##### Data in this exercise

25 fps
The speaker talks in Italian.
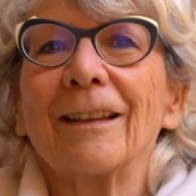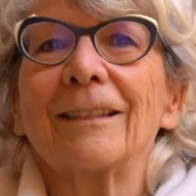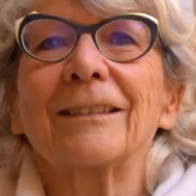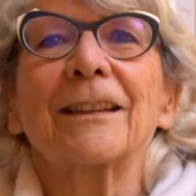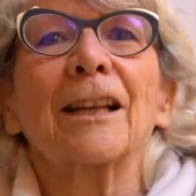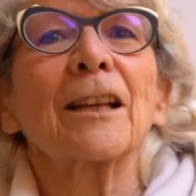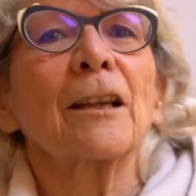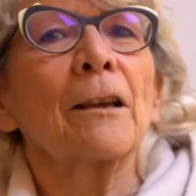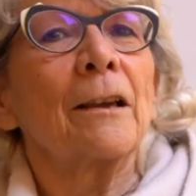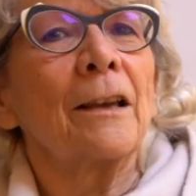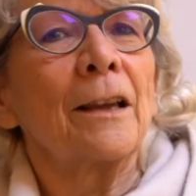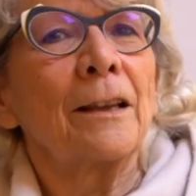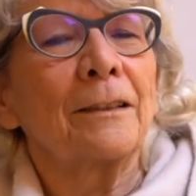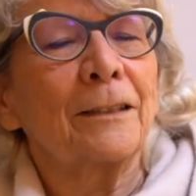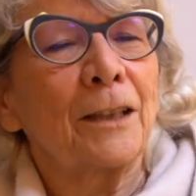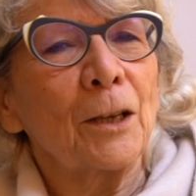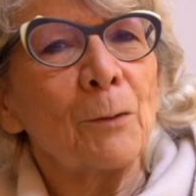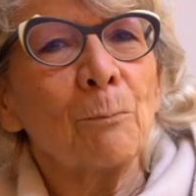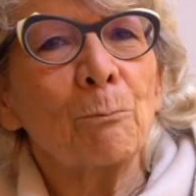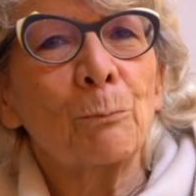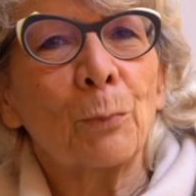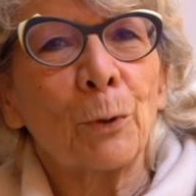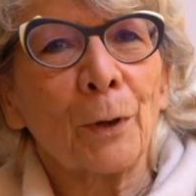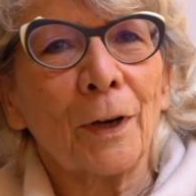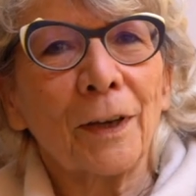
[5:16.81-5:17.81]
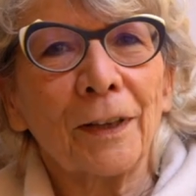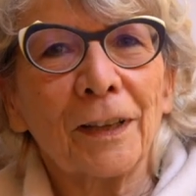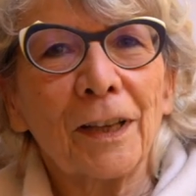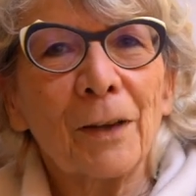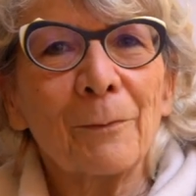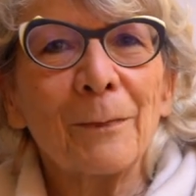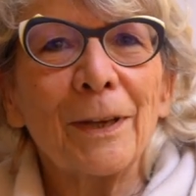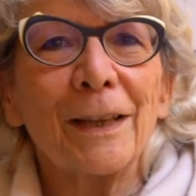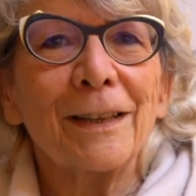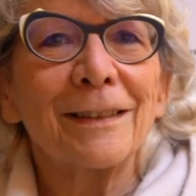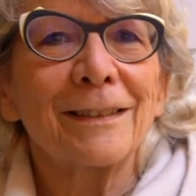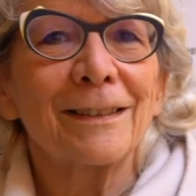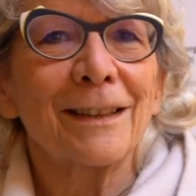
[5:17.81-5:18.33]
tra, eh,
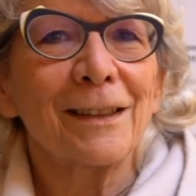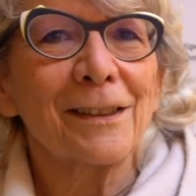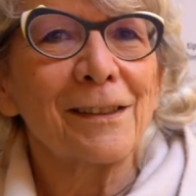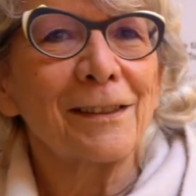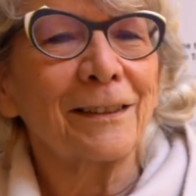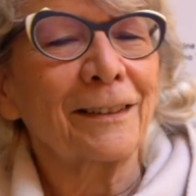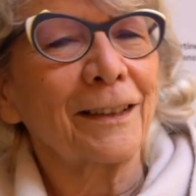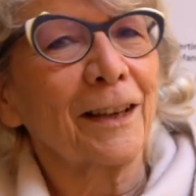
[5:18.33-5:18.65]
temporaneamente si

##########

Write out the records above exactly. Pictures do not belong in the copy.

25 fps
The speaker talks in Italian.
[5:16.81-5:17.81]
[5:17.81-5:18.33]
tra, eh,
[5:18.33-5:18.65]
temporaneamente si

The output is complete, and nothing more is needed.